Exercise prompt:
Could you print the data that follows exactly as given?

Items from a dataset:
● ● ● ●

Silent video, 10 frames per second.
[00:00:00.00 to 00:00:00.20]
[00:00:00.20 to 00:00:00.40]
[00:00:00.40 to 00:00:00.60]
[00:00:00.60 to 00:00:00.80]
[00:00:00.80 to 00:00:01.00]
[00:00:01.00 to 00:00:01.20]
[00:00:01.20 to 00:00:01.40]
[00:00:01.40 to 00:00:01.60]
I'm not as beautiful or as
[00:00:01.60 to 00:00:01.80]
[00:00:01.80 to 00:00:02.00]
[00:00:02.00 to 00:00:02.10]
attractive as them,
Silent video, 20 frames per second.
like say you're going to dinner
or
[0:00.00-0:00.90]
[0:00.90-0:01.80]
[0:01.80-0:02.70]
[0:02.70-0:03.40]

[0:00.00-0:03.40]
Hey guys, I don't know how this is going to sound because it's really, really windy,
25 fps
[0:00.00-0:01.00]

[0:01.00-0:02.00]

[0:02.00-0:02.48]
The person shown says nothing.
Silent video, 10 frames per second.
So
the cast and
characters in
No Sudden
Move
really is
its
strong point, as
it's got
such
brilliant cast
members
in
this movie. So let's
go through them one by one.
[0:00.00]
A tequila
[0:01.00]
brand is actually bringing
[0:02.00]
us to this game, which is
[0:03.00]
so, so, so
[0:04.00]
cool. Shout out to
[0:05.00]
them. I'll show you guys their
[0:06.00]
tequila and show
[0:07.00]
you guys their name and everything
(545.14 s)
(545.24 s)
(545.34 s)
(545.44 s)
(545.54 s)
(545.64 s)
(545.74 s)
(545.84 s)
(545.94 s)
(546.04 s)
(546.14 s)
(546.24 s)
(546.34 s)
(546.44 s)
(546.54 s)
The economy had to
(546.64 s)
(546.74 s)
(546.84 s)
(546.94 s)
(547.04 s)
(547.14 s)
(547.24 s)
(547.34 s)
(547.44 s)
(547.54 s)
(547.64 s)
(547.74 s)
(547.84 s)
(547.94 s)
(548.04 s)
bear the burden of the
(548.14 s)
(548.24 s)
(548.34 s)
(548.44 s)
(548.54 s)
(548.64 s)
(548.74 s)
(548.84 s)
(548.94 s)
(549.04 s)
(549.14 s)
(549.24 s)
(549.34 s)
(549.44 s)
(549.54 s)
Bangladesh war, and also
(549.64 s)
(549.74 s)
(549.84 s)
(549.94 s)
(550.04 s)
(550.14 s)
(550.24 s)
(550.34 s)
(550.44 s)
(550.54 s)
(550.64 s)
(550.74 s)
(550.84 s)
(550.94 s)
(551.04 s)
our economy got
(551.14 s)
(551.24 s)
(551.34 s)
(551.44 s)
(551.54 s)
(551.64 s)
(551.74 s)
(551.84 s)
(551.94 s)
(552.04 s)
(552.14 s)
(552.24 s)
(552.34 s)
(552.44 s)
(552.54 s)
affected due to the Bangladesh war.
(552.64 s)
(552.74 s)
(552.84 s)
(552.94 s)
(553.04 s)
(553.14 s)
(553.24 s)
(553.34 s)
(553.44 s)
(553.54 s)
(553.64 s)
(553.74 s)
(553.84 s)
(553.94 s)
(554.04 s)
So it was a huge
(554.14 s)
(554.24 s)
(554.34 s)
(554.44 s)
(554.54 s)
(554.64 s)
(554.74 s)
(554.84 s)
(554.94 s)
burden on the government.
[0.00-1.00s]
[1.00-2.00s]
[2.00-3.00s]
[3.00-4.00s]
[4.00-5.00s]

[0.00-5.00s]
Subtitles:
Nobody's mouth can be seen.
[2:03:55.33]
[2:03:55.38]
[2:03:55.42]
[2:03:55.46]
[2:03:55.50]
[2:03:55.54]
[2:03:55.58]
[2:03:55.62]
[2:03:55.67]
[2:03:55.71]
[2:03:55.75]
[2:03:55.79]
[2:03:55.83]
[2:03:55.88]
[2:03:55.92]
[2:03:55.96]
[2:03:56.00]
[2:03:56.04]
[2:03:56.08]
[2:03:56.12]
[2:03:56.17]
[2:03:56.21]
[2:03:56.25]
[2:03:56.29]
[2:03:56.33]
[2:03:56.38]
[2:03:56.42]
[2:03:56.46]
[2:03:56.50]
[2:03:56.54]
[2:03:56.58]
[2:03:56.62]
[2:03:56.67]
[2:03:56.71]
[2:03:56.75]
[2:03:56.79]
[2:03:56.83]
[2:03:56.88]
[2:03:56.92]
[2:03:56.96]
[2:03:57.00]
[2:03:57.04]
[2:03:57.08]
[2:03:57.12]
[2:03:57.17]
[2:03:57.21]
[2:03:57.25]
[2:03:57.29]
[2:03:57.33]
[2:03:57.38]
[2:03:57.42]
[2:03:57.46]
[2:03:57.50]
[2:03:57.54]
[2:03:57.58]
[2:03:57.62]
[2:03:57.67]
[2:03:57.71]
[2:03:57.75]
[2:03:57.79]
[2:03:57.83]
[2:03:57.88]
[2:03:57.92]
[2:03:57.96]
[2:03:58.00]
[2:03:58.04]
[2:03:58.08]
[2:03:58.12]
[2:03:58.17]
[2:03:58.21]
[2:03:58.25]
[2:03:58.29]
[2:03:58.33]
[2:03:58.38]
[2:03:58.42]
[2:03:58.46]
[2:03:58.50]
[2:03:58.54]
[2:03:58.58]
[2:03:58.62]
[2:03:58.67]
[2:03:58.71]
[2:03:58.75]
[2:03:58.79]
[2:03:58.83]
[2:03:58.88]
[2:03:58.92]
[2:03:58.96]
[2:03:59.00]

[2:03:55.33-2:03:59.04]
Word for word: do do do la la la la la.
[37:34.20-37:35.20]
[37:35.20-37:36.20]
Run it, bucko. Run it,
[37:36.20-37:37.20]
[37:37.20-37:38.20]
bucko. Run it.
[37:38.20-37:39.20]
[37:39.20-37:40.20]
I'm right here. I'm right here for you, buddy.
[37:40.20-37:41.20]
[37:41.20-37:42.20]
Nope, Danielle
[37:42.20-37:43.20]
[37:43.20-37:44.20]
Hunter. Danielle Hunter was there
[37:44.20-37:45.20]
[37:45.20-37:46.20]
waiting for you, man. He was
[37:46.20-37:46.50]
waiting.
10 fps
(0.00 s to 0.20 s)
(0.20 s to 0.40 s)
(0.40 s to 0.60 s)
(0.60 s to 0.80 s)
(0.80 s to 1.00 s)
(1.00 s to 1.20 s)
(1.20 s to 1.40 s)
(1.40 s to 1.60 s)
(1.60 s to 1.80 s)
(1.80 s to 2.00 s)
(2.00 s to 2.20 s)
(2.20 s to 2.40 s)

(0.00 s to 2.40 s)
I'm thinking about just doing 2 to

● ● ● ●

Solution for this problem:
Silent video, 10 frames per second.
[00:00:00.00 to 00:00:00.20]
[00:00:00.20 to 00:00:00.40]
[00:00:00.40 to 00:00:00.60]
[00:00:00.60 to 00:00:00.80]
[00:00:00.80 to 00:00:01.00]
[00:00:01.00 to 00:00:01.20]
[00:00:01.20 to 00:00:01.40]
[00:00:01.40 to 00:00:01.60]
I'm not as beautiful or as
[00:00:01.60 to 00:00:01.80]
[00:00:01.80 to 00:00:02.00]
[00:00:02.00 to 00:00:02.10]
attractive as them,
Silent video, 20 frames per second.
like say you're going to dinner
or
[0:00.00-0:00.90]
[0:00.90-0:01.80]
[0:01.80-0:02.70]
[0:02.70-0:03.40]

[0:00.00-0:03.40]
Hey guys, I don't know how this is going to sound because it's really, really windy,
25 fps
[0:00.00-0:01.00]

[0:01.00-0:02.00]

[0:02.00-0:02.48]
The person shown says nothing.
Silent video, 10 frames per second.
So
the cast and
characters in
No Sudden
Move
really is
its
strong point, as
it's got
such
brilliant cast
members
in
this movie. So let's
go through them one by one.
[0:00.00]
A tequila
[0:01.00]
brand is actually bringing
[0:02.00]
us to this game, which is
[0:03.00]
so, so, so
[0:04.00]
cool. Shout out to
[0:05.00]
them. I'll show you guys their
[0:06.00]
tequila and show
[0:07.00]
you guys their name and everything
(545.14 s)
(545.24 s)
(545.34 s)
(545.44 s)
(545.54 s)
(545.64 s)
(545.74 s)
(545.84 s)
(545.94 s)
(546.04 s)
(546.14 s)
(546.24 s)
(546.34 s)
(546.44 s)
(546.54 s)
The economy had to
(546.64 s)
(546.74 s)
(546.84 s)
(546.94 s)
(547.04 s)
(547.14 s)
(547.24 s)
(547.34 s)
(547.44 s)
(547.54 s)
(547.64 s)
(547.74 s)
(547.84 s)
(547.94 s)
(548.04 s)
bear the burden of the
(548.14 s)
(548.24 s)
(548.34 s)
(548.44 s)
(548.54 s)
(548.64 s)
(548.74 s)
(548.84 s)
(548.94 s)
(549.04 s)
(549.14 s)
(549.24 s)
(549.34 s)
(549.44 s)
(549.54 s)
Bangladesh war, and also
(549.64 s)
(549.74 s)
(549.84 s)
(549.94 s)
(550.04 s)
(550.14 s)
(550.24 s)
(550.34 s)
(550.44 s)
(550.54 s)
(550.64 s)
(550.74 s)
(550.84 s)
(550.94 s)
(551.04 s)
our economy got
(551.14 s)
(551.24 s)
(551.34 s)
(551.44 s)
(551.54 s)
(551.64 s)
(551.74 s)
(551.84 s)
(551.94 s)
(552.04 s)
(552.14 s)
(552.24 s)
(552.34 s)
(552.44 s)
(552.54 s)
affected due to the Bangladesh war.
(552.64 s)
(552.74 s)
(552.84 s)
(552.94 s)
(553.04 s)
(553.14 s)
(553.24 s)
(553.34 s)
(553.44 s)
(553.54 s)
(553.64 s)
(553.74 s)
(553.84 s)
(553.94 s)
(554.04 s)
So it was a huge
(554.14 s)
(554.24 s)
(554.34 s)
(554.44 s)
(554.54 s)
(554.64 s)
(554.74 s)
(554.84 s)
(554.94 s)
burden on the government.
[0.00-1.00s]
[1.00-2.00s]
[2.00-3.00s]
[3.00-4.00s]
[4.00-5.00s]

[0.00-5.00s]
Subtitles:
Nobody's mouth can be seen.
[2:03:55.33]
[2:03:55.38]
[2:03:55.42]
[2:03:55.46]
[2:03:55.50]
[2:03:55.54]
[2:03:55.58]
[2:03:55.62]
[2:03:55.67]
[2:03:55.71]
[2:03:55.75]
[2:03:55.79]
[2:03:55.83]
[2:03:55.88]
[2:03:55.92]
[2:03:55.96]
[2:03:56.00]
[2:03:56.04]
[2:03:56.08]
[2:03:56.12]
[2:03:56.17]
[2:03:56.21]
[2:03:56.25]
[2:03:56.29]
[2:03:56.33]
[2:03:56.38]
[2:03:56.42]
[2:03:56.46]
[2:03:56.50]
[2:03:56.54]
[2:03:56.58]
[2:03:56.62]
[2:03:56.67]
[2:03:56.71]
[2:03:56.75]
[2:03:56.79]
[2:03:56.83]
[2:03:56.88]
[2:03:56.92]
[2:03:56.96]
[2:03:57.00]
[2:03:57.04]
[2:03:57.08]
[2:03:57.12]
[2:03:57.17]
[2:03:57.21]
[2:03:57.25]
[2:03:57.29]
[2:03:57.33]
[2:03:57.38]
[2:03:57.42]
[2:03:57.46]
[2:03:57.50]
[2:03:57.54]
[2:03:57.58]
[2:03:57.62]
[2:03:57.67]
[2:03:57.71]
[2:03:57.75]
[2:03:57.79]
[2:03:57.83]
[2:03:57.88]
[2:03:57.92]
[2:03:57.96]
[2:03:58.00]
[2:03:58.04]
[2:03:58.08]
[2:03:58.12]
[2:03:58.17]
[2:03:58.21]
[2:03:58.25]
[2:03:58.29]
[2:03:58.33]
[2:03:58.38]
[2:03:58.42]
[2:03:58.46]
[2:03:58.50]
[2:03:58.54]
[2:03:58.58]
[2:03:58.62]
[2:03:58.67]
[2:03:58.71]
[2:03:58.75]
[2:03:58.79]
[2:03:58.83]
[2:03:58.88]
[2:03:58.92]
[2:03:58.96]
[2:03:59.00]

[2:03:55.33-2:03:59.04]
Word for word: do do do la la la la la.
[37:34.20-37:35.20]
[37:35.20-37:36.20]
Run it, bucko. Run it,
[37:36.20-37:37.20]
[37:37.20-37:38.20]
bucko. Run it.
[37:38.20-37:39.20]
[37:39.20-37:40.20]
I'm right here. I'm right here for you, buddy.
[37:40.20-37:41.20]
[37:41.20-37:42.20]
Nope, Danielle
[37:42.20-37:43.20]
[37:43.20-37:44.20]
Hunter. Danielle Hunter was there
[37:44.20-37:45.20]
[37:45.20-37:46.20]
waiting for you, man. He was
[37:46.20-37:46.50]
waiting.
10 fps
(0.00 s to 0.20 s)
(0.20 s to 0.40 s)
(0.40 s to 0.60 s)
(0.60 s to 0.80 s)
(0.80 s to 1.00 s)
(1.00 s to 1.20 s)
(1.20 s to 1.40 s)
(1.40 s to 1.60 s)
(1.60 s to 1.80 s)
(1.80 s to 2.00 s)
(2.00 s to 2.20 s)
(2.20 s to 2.40 s)

(0.00 s to 2.40 s)
I'm thinking about just doing 2 to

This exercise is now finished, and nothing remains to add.